> Source data
"""
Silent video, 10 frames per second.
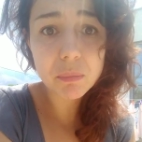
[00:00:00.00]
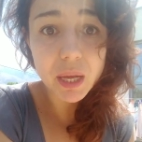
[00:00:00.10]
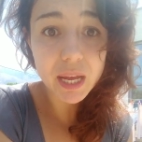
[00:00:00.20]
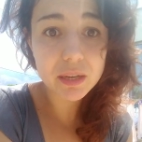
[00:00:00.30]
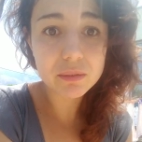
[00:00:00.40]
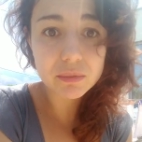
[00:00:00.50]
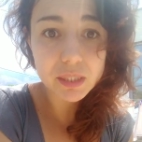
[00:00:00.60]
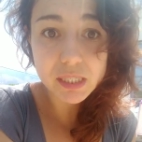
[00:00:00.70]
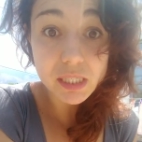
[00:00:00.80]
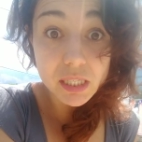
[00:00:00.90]
I don't
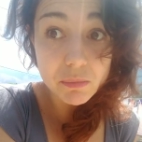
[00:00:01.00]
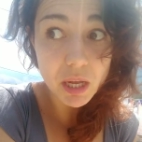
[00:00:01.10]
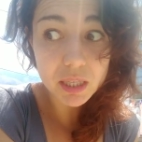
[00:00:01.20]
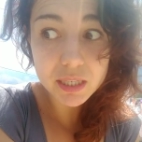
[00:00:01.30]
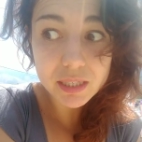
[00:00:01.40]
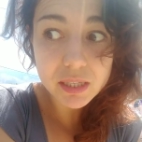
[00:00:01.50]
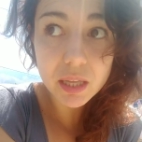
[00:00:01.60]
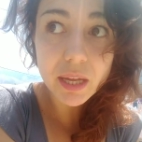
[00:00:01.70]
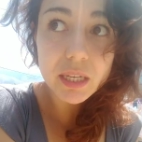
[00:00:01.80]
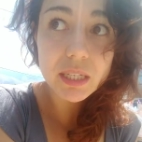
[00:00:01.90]
listen to the politics all
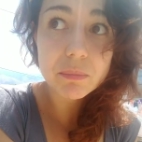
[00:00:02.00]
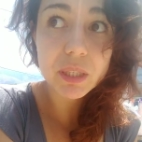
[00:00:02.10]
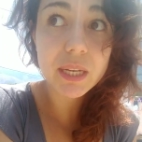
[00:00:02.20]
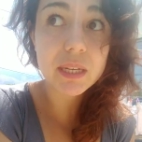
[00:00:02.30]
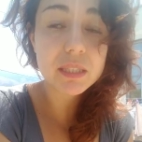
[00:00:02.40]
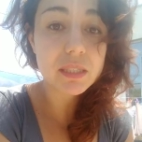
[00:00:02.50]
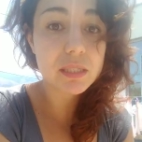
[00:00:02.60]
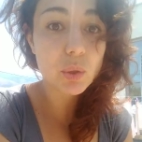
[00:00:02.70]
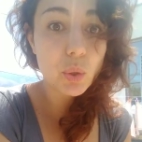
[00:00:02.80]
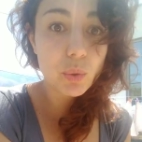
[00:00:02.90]
that deeply. I
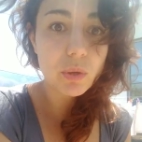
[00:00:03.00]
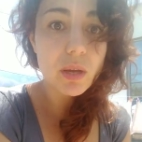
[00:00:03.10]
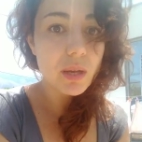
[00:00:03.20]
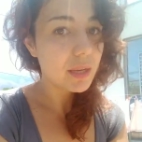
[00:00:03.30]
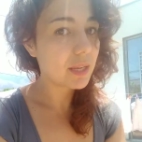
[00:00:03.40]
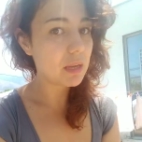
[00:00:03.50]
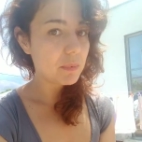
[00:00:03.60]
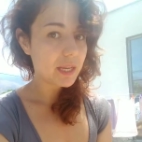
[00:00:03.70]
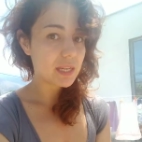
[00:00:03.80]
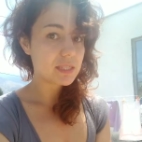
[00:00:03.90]
just keep,
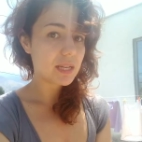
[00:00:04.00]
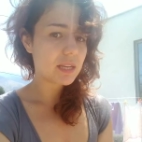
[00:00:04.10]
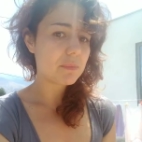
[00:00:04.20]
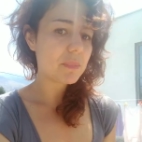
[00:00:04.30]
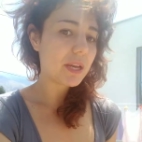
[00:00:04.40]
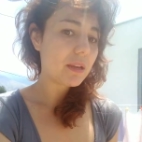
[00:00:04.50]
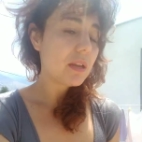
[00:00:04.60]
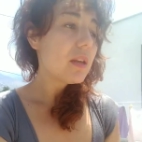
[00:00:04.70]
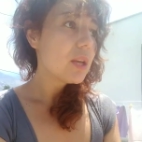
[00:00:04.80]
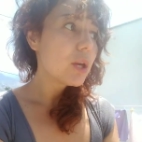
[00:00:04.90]
like I said, keep my
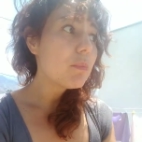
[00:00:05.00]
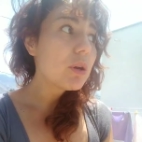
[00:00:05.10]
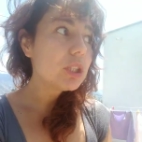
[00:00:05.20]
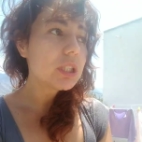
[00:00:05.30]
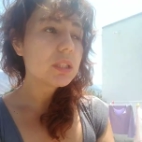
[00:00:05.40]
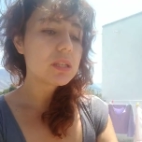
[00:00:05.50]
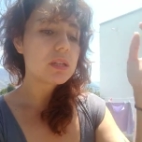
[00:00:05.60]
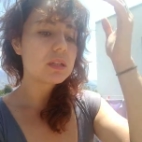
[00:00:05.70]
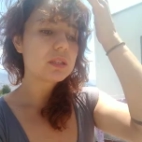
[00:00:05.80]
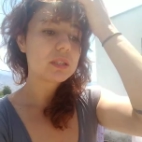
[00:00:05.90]

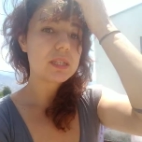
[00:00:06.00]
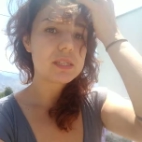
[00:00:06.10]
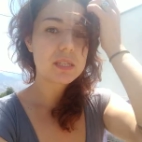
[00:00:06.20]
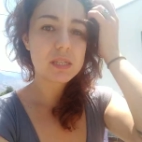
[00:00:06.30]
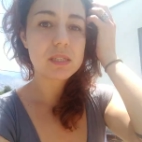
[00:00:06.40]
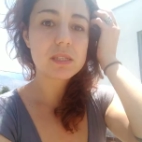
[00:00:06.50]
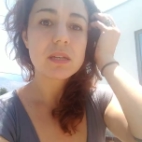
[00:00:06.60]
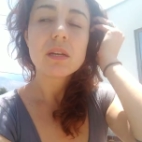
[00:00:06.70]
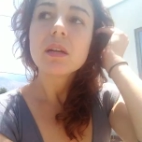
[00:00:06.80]
emotional distance,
"""
> What you should do
Retype, exactly as written, each line from the one containing "[00:00:03.50]" through the end of the data above, and leave out every picture.

> Output for this task
[00:00:03.50]
[00:00:03.60]
[00:00:03.70]
[00:00:03.80]
[00:00:03.90]
just keep,
[00:00:04.00]
[00:00:04.10]
[00:00:04.20]
[00:00:04.30]
[00:00:04.40]
[00:00:04.50]
[00:00:04.60]
[00:00:04.70]
[00:00:04.80]
[00:00:04.90]
like I said, keep my
[00:00:05.00]
[00:00:05.10]
[00:00:05.20]
[00:00:05.30]
[00:00:05.40]
[00:00:05.50]
[00:00:05.60]
[00:00:05.70]
[00:00:05.80]
[00:00:05.90]

[00:00:06.00]
[00:00:06.10]
[00:00:06.20]
[00:00:06.30]
[00:00:06.40]
[00:00:06.50]
[00:00:06.60]
[00:00:06.70]
[00:00:06.80]
emotional distance,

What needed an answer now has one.